* Task prompt *
Each line of the data below containing "second" needs to be listed.

* Extracted records *
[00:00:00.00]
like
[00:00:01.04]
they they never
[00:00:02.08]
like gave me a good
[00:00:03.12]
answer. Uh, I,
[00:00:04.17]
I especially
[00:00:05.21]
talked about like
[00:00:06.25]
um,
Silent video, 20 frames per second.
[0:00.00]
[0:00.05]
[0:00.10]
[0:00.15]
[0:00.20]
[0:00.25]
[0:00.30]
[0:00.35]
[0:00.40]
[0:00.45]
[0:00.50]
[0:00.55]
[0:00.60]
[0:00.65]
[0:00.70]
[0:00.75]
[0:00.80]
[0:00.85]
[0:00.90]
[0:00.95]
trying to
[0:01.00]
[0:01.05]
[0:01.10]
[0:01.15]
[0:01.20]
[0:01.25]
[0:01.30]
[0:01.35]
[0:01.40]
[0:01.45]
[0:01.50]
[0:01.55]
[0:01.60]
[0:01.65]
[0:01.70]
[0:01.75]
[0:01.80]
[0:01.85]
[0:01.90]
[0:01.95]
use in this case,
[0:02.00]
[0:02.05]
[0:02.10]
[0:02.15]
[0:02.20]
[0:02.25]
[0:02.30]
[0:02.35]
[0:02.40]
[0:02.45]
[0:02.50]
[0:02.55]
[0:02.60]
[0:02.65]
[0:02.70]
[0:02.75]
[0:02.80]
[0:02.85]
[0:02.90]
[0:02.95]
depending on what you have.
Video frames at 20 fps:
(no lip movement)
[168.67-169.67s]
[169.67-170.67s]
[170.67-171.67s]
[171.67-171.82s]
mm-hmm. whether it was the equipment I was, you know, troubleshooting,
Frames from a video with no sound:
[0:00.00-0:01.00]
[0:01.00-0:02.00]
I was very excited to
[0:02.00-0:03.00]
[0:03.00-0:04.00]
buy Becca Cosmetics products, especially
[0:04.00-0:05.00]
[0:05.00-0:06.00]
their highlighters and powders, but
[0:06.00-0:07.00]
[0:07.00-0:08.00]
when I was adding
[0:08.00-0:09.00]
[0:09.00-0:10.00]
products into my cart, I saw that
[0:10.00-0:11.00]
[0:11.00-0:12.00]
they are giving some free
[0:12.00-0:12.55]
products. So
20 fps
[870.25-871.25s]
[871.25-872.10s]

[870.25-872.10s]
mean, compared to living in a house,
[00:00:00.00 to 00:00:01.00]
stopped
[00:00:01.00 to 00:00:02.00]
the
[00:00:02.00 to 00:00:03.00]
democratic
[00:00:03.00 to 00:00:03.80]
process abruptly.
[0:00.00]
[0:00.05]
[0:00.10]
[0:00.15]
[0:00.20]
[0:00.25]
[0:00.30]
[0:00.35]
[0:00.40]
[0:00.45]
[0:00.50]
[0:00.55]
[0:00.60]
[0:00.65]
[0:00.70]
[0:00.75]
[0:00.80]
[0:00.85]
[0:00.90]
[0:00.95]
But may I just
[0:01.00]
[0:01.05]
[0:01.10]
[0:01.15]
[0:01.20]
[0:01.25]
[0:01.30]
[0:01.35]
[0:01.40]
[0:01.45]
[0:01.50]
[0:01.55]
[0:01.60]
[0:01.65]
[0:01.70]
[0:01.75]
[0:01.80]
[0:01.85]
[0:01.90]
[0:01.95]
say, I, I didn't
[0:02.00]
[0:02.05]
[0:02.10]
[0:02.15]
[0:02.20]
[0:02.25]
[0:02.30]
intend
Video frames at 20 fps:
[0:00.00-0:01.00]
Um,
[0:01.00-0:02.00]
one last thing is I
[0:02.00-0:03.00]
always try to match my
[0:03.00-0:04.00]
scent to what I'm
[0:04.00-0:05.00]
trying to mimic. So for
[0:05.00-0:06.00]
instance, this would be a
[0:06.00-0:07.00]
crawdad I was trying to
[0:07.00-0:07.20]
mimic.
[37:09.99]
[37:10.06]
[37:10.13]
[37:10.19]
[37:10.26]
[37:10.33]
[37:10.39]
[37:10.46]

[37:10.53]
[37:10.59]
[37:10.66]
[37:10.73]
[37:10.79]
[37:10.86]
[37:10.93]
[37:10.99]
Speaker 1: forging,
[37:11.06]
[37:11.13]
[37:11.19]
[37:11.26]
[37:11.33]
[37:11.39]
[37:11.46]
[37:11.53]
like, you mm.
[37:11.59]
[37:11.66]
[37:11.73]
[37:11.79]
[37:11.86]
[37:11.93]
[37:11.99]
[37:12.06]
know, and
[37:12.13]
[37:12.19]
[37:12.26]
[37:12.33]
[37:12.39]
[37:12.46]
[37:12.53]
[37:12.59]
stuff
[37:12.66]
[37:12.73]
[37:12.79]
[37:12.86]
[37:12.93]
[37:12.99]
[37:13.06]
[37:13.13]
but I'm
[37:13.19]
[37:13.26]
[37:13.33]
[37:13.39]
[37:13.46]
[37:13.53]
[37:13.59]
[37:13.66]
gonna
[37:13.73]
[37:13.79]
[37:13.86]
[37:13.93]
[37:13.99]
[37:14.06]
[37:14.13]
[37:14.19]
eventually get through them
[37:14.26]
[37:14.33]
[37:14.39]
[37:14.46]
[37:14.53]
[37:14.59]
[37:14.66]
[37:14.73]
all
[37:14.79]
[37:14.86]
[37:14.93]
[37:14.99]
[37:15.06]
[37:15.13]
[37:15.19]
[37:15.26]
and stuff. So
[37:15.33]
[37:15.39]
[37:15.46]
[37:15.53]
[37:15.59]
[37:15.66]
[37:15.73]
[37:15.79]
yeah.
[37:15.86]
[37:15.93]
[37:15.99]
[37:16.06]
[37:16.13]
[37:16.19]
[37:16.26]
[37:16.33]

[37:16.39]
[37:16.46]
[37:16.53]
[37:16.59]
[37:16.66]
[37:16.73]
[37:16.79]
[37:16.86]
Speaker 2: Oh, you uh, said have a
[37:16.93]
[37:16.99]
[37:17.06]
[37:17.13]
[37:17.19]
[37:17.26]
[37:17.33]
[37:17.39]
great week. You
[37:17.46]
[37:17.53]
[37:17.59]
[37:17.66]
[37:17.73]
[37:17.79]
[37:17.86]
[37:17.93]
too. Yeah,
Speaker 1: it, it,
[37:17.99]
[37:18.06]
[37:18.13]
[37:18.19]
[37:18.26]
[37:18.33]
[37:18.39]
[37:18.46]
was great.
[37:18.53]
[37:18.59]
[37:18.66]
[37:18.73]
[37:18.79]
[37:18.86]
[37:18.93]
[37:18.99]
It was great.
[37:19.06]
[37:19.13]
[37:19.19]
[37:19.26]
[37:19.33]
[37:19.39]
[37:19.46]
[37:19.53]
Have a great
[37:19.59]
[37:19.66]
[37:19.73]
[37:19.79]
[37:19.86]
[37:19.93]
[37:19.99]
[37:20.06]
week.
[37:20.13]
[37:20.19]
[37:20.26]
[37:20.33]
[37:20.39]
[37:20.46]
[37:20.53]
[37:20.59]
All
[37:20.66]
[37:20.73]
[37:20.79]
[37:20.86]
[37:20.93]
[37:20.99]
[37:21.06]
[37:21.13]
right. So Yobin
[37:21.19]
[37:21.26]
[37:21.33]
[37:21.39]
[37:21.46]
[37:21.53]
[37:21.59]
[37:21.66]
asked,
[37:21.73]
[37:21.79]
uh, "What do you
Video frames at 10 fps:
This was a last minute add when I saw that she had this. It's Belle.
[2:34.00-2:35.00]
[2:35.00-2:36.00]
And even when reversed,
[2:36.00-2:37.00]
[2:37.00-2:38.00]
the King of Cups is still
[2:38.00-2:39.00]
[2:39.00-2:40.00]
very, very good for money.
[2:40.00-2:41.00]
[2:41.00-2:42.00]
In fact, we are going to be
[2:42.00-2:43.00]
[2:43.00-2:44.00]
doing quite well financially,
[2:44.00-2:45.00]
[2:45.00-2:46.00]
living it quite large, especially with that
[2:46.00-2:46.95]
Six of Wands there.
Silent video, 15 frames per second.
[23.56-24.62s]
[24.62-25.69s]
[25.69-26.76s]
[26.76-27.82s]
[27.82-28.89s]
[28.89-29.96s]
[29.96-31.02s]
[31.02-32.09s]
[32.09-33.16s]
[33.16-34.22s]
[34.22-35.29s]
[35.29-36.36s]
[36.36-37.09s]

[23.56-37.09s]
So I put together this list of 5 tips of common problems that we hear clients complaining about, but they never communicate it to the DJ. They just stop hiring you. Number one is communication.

* Finished task *
Silent video, 20 frames per second.
Silent video, 15 frames per second.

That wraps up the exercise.